С чистого листа, будто позади ничего и не было, считая, что эта новая встреча — знак свыше. Кто-то, обжегшись на молоке, дует на воду, меня сколько ни тыкай — не дотыкаешься. Несмотря на предательства, я продолжала верить в любовь, в то, что она победит, потому что нет ничего сильнее на свете. И эта осанна любви была бы абсолютной истиной, но с маленькой поправочкой: если любовь без греха. Любовь ли это, если с грехом пополам?
Мы были вместе пять лет, в течение которых я испытала много чудесных моментов, но послевкусие горчит до сих пор. Бизнесмен, назовем его так, оказался богат, имел связи и влияние в определенных кругах, при этом был близок к богеме.
И не женат! Опыт — суровый учитель, теперь это было архиважно для меня. Он ввел меня в свой круг, который манил и прельщал. Это были сплошь self-made men и self-made women, состоявшиеся и состоятельные, умные и образованные — в общем, люди из высшего общества. Увы, постепенно выяснилось: чем выше поднимаешься, тем больше грязи.
Начало было чудесным: я работала в московском театре, просыпался кинематограф, пошли первые съемки и я была любима и любила. Это время подъема, надежд и внутренней стабильности. Смятение внес появившийся на сцене моей жизни Режиссер.
В «Сатириконе» отмечался юбилей Константина Райкина, широко и помпезно. Я стояла посреди зала в строгом черном костюме. Слышу шепот: «А вы знаете, что Режиссер приехал?»
И вдруг почувствовала на себе чей-то пристальный взгляд, резко поднимаю голову: Режиссер улыбается мне с балкона, делает поклон — такой свойственный только ему, который читать следует как: подойди сюда. Думаю: «Ничего себе!» И показываю: нет, я никуда не пойду. Он — глазами: ну ладно, подойди-подойди. Такая вот манера общения с молодыми актрисами, чистый Карабас-Барабас, дерг марионетку за ниточку и — к ноге. А как не подойти, если сам доктор кукольных наук зовет? Я на деревянных ногах, точно Буратино, поднялась по высочайшему кивку.

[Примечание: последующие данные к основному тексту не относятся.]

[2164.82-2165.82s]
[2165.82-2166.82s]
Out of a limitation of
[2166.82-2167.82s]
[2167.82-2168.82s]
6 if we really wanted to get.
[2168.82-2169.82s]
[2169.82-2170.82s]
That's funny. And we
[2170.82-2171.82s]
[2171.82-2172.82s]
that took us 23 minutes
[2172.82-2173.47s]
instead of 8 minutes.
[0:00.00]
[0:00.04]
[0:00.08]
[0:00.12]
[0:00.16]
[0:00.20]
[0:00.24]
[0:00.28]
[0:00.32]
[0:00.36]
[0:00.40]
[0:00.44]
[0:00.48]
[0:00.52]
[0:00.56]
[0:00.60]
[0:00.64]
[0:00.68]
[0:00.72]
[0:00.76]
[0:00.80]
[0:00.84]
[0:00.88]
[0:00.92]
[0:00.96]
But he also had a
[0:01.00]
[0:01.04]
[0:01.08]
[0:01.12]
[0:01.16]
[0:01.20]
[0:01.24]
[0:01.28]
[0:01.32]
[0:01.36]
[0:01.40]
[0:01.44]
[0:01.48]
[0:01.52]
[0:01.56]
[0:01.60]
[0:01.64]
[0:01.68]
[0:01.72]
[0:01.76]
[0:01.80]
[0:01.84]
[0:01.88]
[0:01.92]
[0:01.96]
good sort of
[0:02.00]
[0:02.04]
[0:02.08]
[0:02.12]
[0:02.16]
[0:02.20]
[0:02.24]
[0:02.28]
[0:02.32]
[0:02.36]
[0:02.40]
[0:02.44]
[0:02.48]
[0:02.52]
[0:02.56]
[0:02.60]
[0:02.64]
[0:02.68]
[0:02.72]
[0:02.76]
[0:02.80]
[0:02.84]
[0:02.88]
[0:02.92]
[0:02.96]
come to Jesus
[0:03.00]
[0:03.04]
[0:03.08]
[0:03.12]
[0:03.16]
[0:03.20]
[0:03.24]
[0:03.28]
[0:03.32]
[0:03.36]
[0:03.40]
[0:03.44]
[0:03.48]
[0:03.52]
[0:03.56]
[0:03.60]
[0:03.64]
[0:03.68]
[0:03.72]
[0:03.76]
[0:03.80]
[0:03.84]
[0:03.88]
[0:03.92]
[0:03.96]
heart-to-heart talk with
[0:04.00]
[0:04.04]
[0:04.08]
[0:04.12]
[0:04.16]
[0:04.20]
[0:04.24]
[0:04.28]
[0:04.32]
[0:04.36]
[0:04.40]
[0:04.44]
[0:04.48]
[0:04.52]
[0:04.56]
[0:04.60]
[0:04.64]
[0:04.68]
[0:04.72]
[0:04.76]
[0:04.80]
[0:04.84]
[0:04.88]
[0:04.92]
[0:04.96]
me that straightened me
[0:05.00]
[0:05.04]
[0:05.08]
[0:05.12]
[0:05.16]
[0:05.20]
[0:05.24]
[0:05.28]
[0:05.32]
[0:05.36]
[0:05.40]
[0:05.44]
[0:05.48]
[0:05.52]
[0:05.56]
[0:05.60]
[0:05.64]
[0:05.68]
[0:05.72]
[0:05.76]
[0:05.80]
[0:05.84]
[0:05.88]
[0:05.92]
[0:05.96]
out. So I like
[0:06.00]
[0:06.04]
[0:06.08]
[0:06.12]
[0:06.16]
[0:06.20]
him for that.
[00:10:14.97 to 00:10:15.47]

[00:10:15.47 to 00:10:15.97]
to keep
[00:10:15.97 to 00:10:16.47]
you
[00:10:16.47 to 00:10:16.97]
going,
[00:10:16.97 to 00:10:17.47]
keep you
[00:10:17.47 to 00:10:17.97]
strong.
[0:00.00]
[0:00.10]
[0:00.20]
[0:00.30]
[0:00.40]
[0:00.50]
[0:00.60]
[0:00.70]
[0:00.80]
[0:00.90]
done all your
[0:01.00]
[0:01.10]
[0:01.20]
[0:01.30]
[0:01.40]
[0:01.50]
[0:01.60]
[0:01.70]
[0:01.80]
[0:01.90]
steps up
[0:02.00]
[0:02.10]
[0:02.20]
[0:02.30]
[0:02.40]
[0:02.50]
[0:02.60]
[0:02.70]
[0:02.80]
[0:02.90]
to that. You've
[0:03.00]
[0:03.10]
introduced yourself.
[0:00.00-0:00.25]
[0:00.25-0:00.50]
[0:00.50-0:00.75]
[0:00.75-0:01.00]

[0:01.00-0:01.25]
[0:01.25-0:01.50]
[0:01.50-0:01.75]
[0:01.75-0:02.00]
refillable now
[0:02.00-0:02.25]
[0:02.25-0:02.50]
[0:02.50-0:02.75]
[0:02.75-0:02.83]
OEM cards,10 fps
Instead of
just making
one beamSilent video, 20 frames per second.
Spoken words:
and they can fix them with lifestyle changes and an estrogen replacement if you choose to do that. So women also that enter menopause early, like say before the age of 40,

— Ну что? Поедем отсюда куда-нибудь? — вот так сразу же, ни тебе здрасьте...
И я чувствую, что у меня слабеют коленки, ничего не могу с собой поделать — гипноз какой-то.
— Куда это мы поедем? — пролепетала.
— Поехали, отдохнем где-нибудь!
— Я не могу... — меня охватывает страх, потому что чувствую, как отключается голова и мне трудно ответить.
Теперь бы, на «трезвую» голову, определила это так: когда Режиссер разговаривает, он говорит не с тобой, а с тем самым сокровенным, что внутри твоей плоти. Но что самое ужасное — оно ему отвечает! И ты ничего не можешь с этим поделать. То есть поначалу, пока не научилась парировать, он влияет как удав. Воистину змей-искуситель! Это был кошмар какой-то. И тут осенило: у меня же сегодня работа — ах какое счастье!
— Извините, надо уехать, работа...
— Что за ерунда? На вызов, что ли, едешь?
— Да нет, у меня там работа, — твердила я как попка, почти ничего не соображая.
— Что-то не верю. А где это?
Я ответила:
— Хотите, пожалуйста — можете проверить!
И он действительно поехал за мной в клуб, где я отработала свои танцы. Дождался меня: «Нет, ты смотри, правду сказала!» — и предложил подвезти до дома. Я валилась с ног, утомленная сопротивлением бульдозерному давлению Режиссера куда больше, чем работой. В общем, проводил он меня в мою съемную комнату (в квартиру еще не переехала, там шел ремонт), у порога я попрощалась:
— Ну, спасибо.
Все. Извините, там бабушка спит. Спокойной ночи!
Он:
— Во дает! Ты серьезно? Строптивая, что ли? Ну-ну, я тебе позвоню!
И со следующего дня звонить стал постоянно, озвучивая, мягко говоря, не самые приличные вещи, такой, знаете, кайф по телефону. Я сразу сказала, что несвободна, что люблю другого человека, — не помогало. Мучительные для меня голосовые атаки могли длиться по тридцать-сорок минут, иногда несколько раз в день. Так он с настойчивостью, достойной лучшего применения, окучивал меня что-то около года. В какой-то момент Режиссер перешел к угрозам: «Ты что, девочка, не понимаешь, с кем имеешь дело?